Cancro, malattia sociale


Un altro amico si è ammalato di cancro. Con gli occhi gonfi di rabbia e voce rassegnata mi ha annunciato: “Giò, ho il tumore”. Così mi a detto. Come se il cancro fosse qualcosa che uno possiede. Come se Dio, i Santi, la Madonna, Gesù Cristo una mattina si alzano, si riuniscono e decidono di farti diventare proprietario di questa malattia. No, non sono loro che decidono, è ciò che respiriamo, mangiamo, spesso è anche il tipo di lavoro che facciamo che determina il tumore. Il cancro non si possiede, è il frutto dell'alterazione ambientale (nel senso più ampio possibile del termine) di un territorio.
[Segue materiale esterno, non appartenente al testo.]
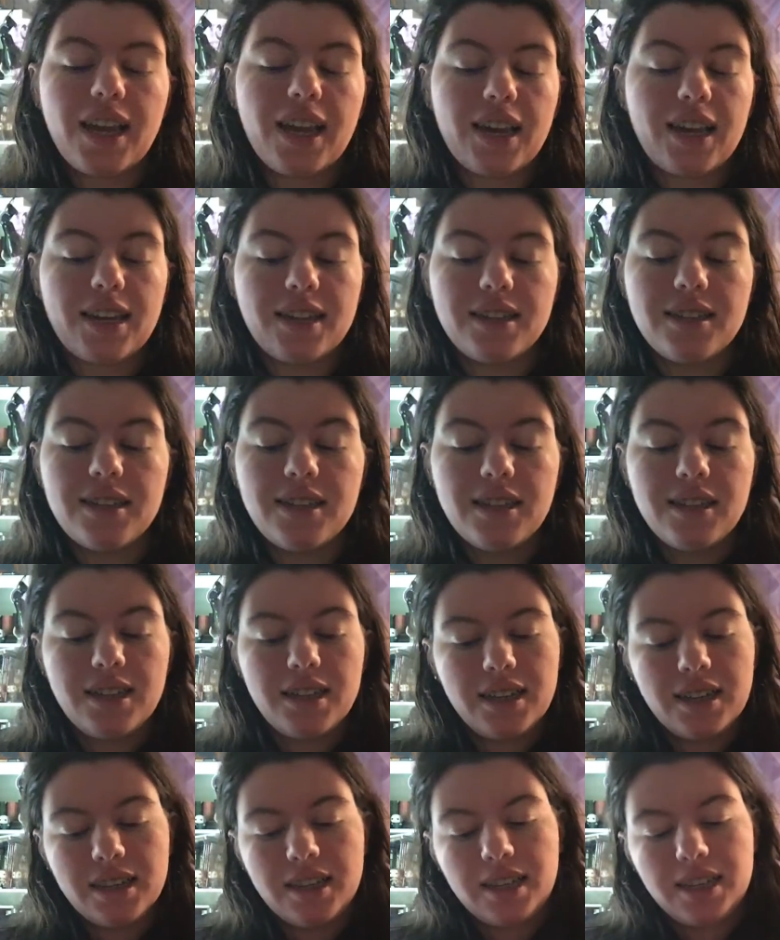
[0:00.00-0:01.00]
And
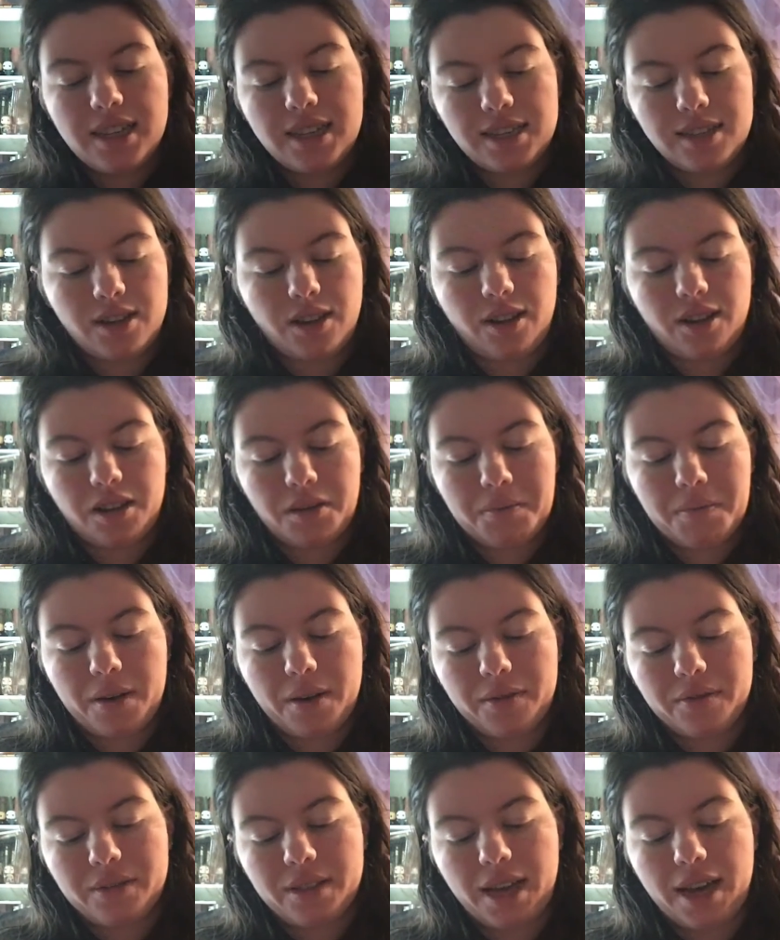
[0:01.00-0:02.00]
it's all
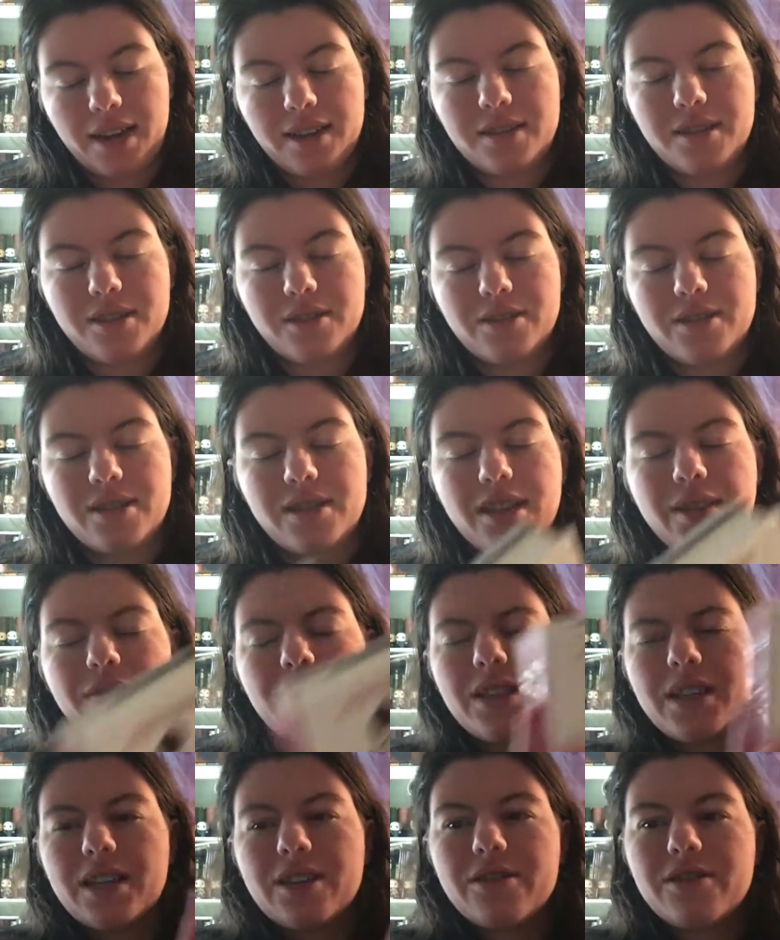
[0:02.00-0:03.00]
about that, so it's
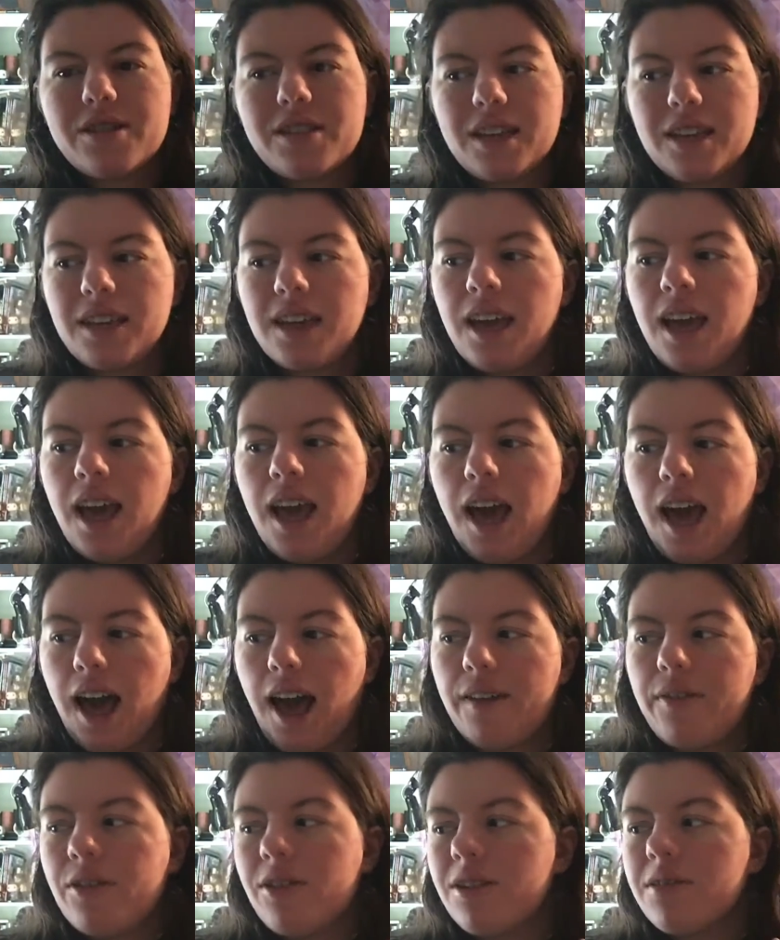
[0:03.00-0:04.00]
definitely interesting.
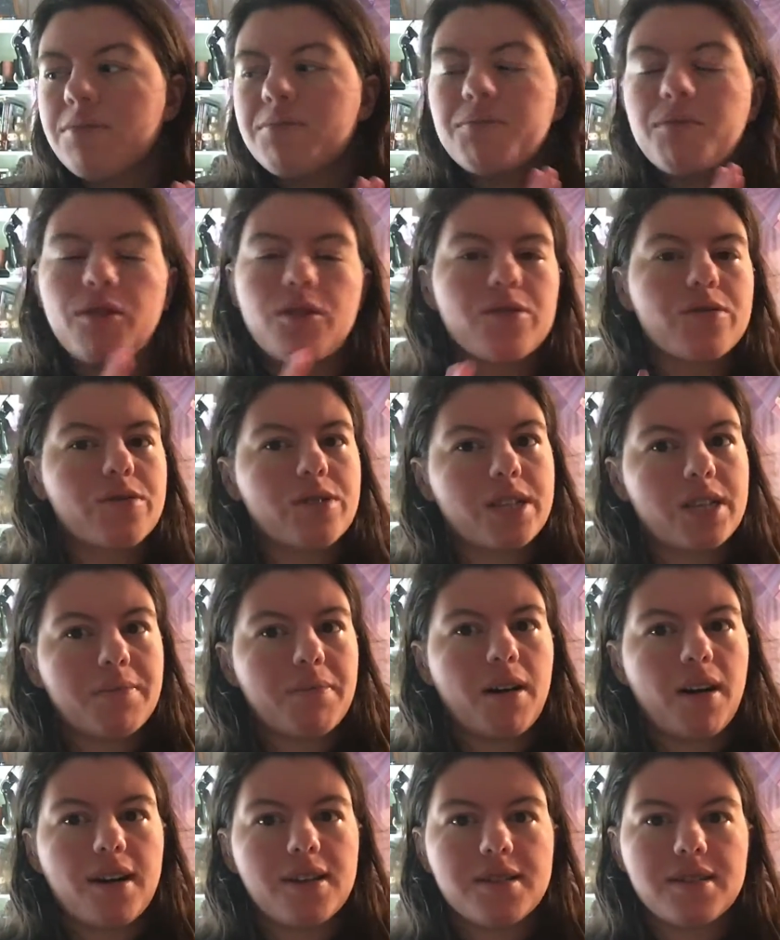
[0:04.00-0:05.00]
I've heard mostly
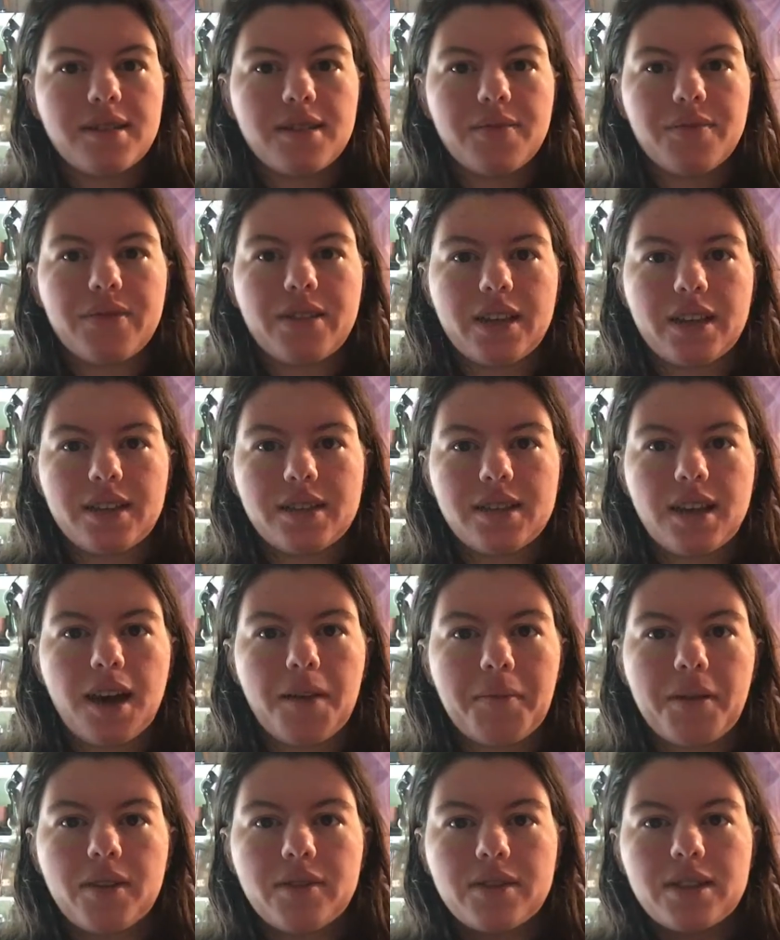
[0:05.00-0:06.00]
positive things
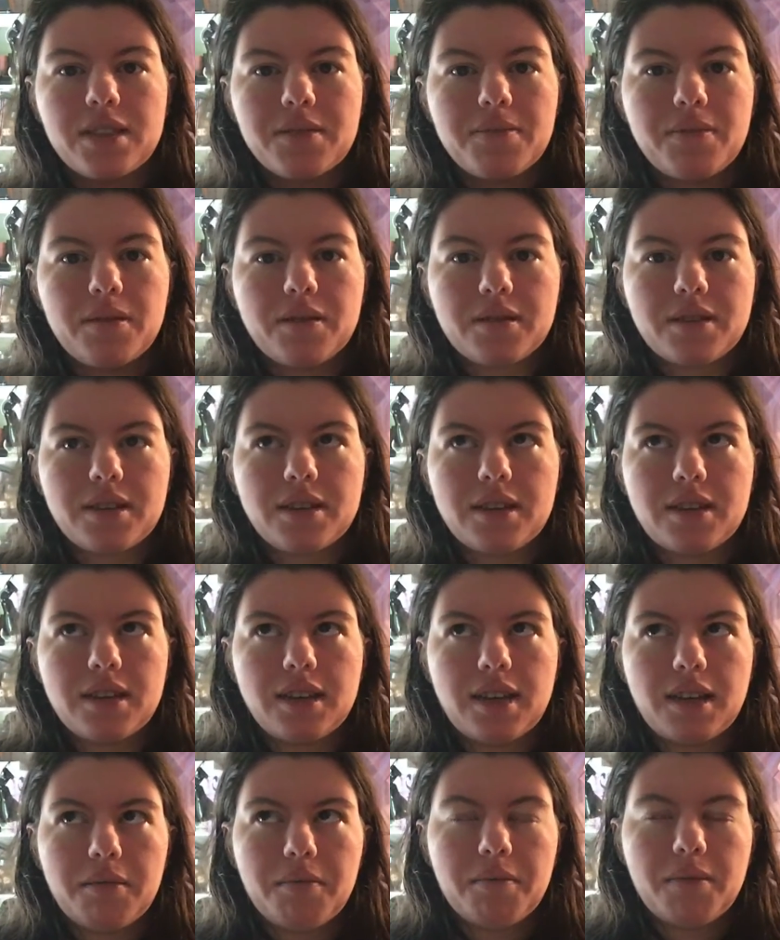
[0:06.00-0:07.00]
about this book
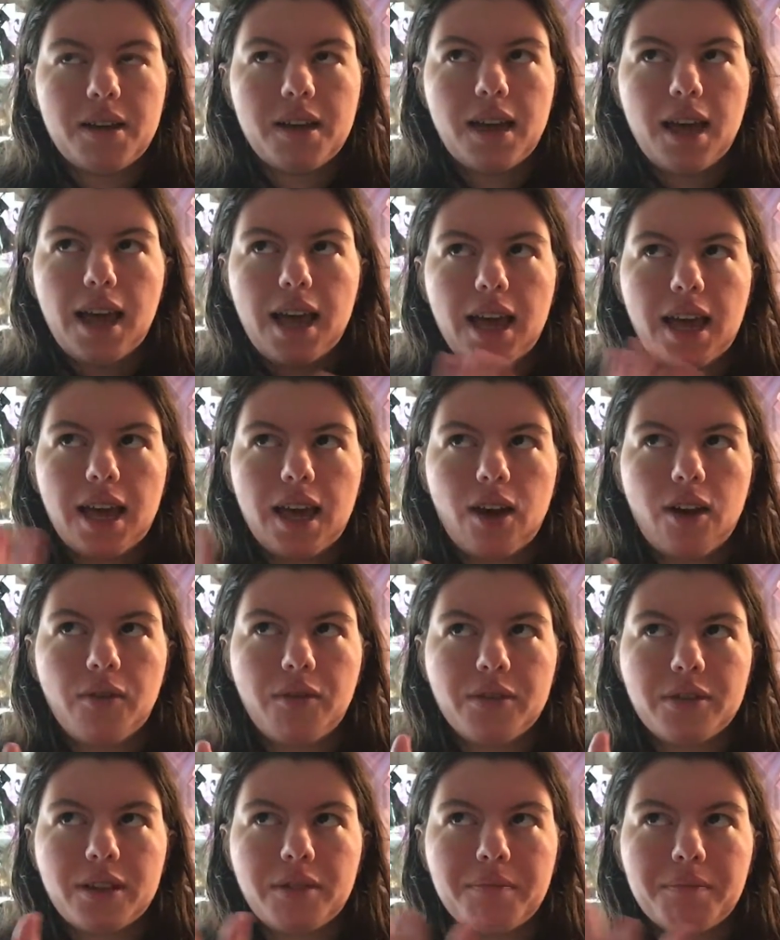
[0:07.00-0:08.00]

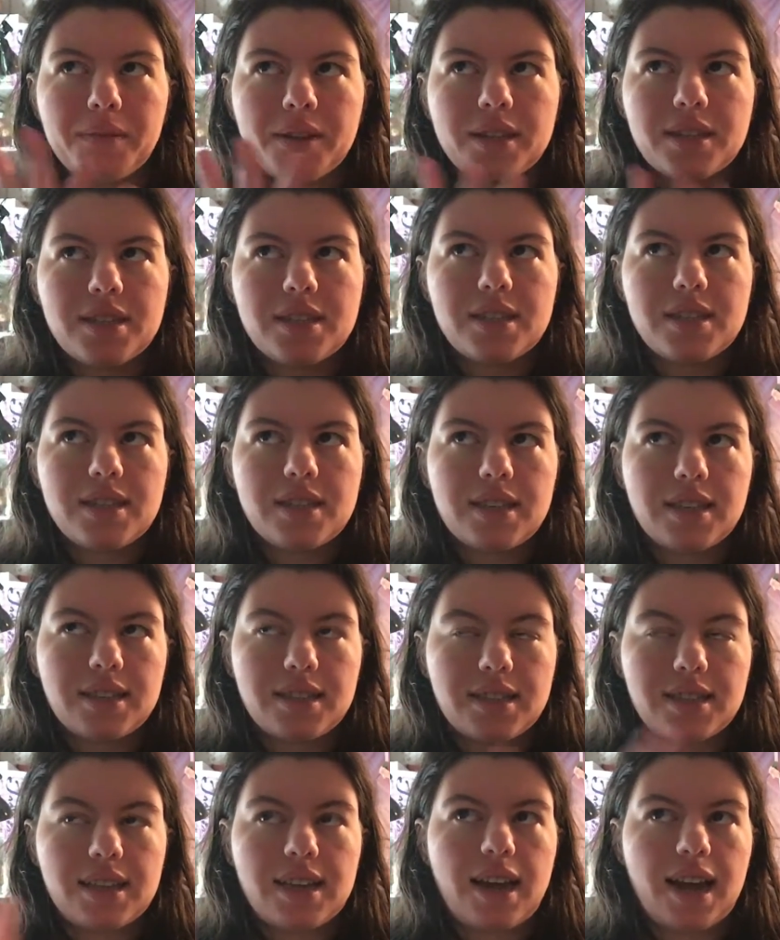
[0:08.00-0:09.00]
over the months
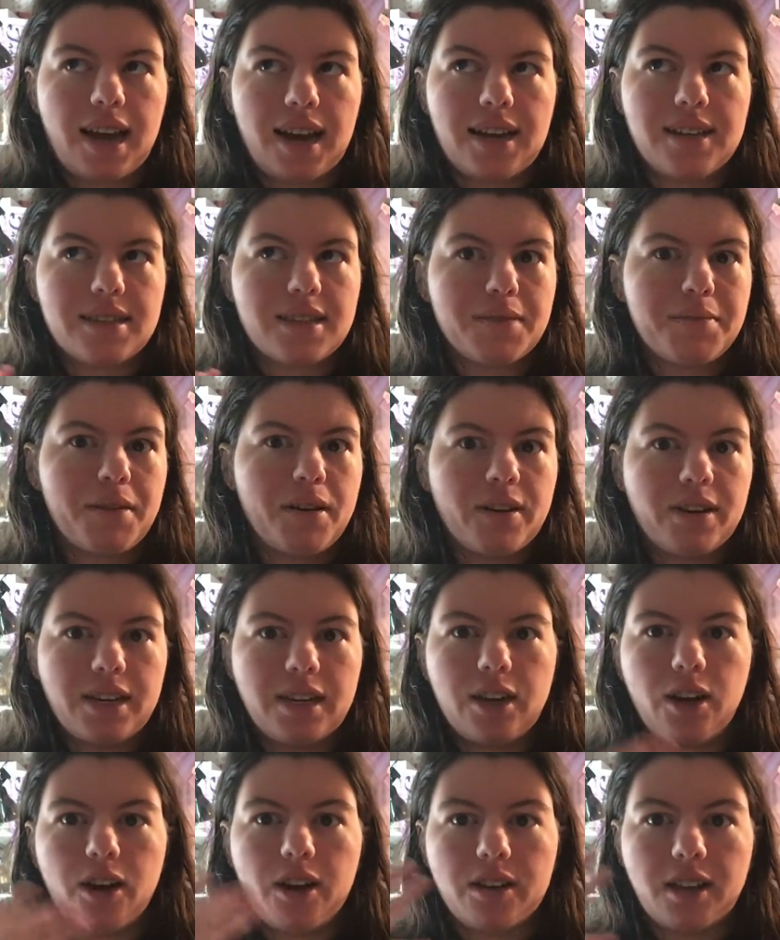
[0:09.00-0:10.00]
since it has come out,
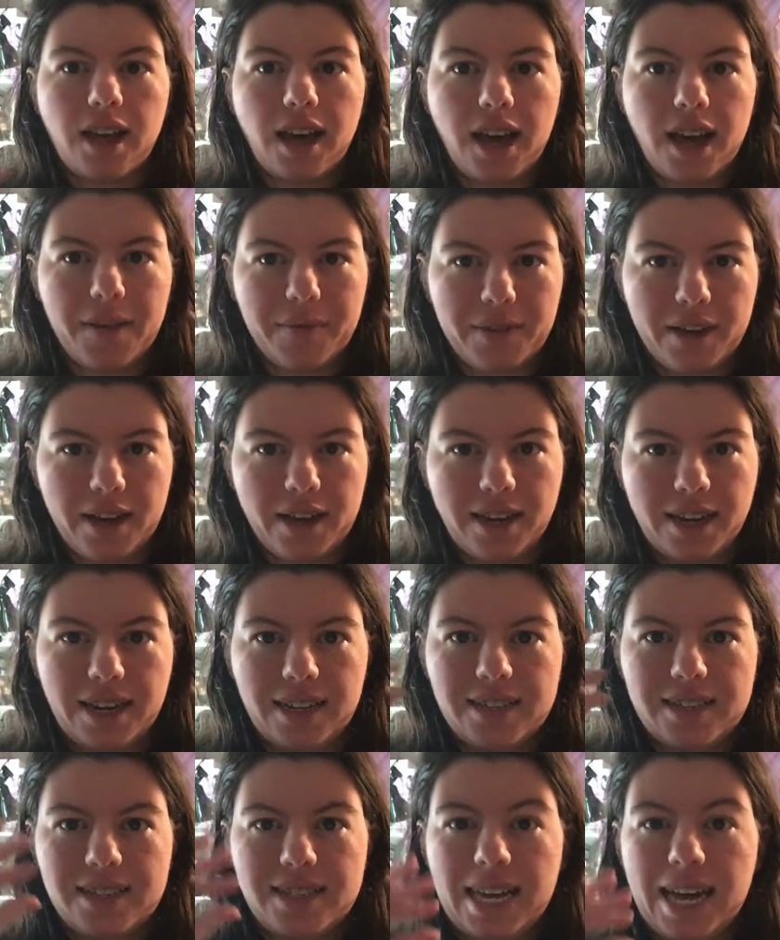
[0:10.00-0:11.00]
and all the hype kind of
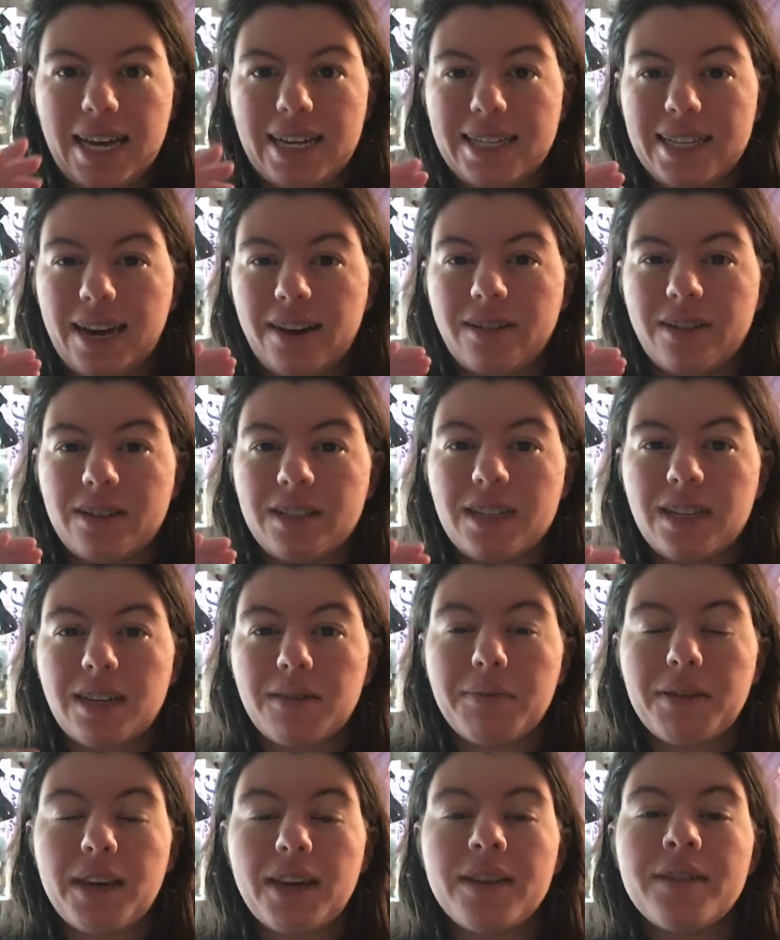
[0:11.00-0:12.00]
has died down a
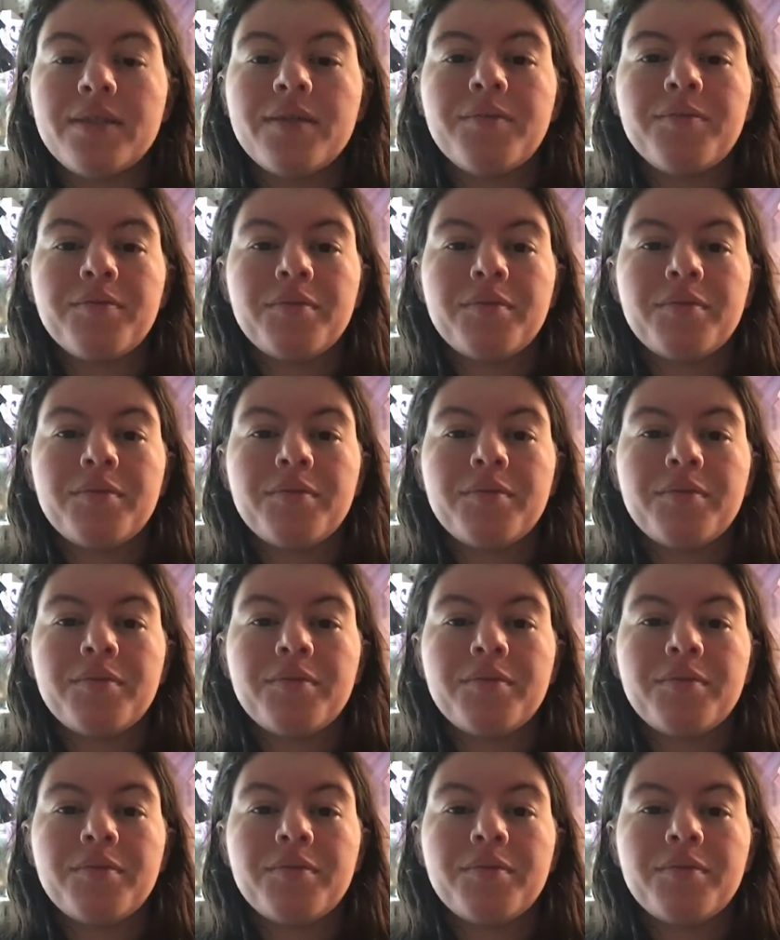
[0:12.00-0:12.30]
little bit.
Il fatto stesso che si pronunci la frase: “ho il cancro”. significa che si ha scarsissima considerazione dei fattori ambientali. E' come se il cancro cresce, si sviluppa e fiorisce al tuo interno solo perché già ne possiedi i semi. Non solo, quando viene diagnosticato scatta il silenzio ipocrita. Non si deve sapere in giro che quella persona è malata. Come se il silenzio divorasse la malattia. E poi quando purtroppo si muore, non si muore per il cancro, no, si muore di “malattia incurabile”. Fino alla fine si fa finta di ignoralo. Tutti atteggiamenti che si sono consolidati nel tempo e ci hanno portato a sottostimare cosa mangiamo o a sottovalutare le condizioni dell'ambiente in cui viviamo, lavoriamo e passiamo il nostro tempo libero. Ignoriamo con naturalezza l'evidenza delle cause e degli effetti di questo degrado. All'omertà classica abbiamo affiancato l'omertà ambientale-oncologica. Bisogna cominciare a fracassare questo atteggiamento, questa quiete dolorosa e tragica, magari aprendo una interlocuzione sociale. Raccontare il malessere significa evidenziare i danni del nostro territorio e quindi sensibilizzare le istituzioni preposte ad avviare politiche di riqualificazione e risanamento. Siamo capaci di farlo? Oppure vogliamo essere i prossimi "ha possedere un cancro"?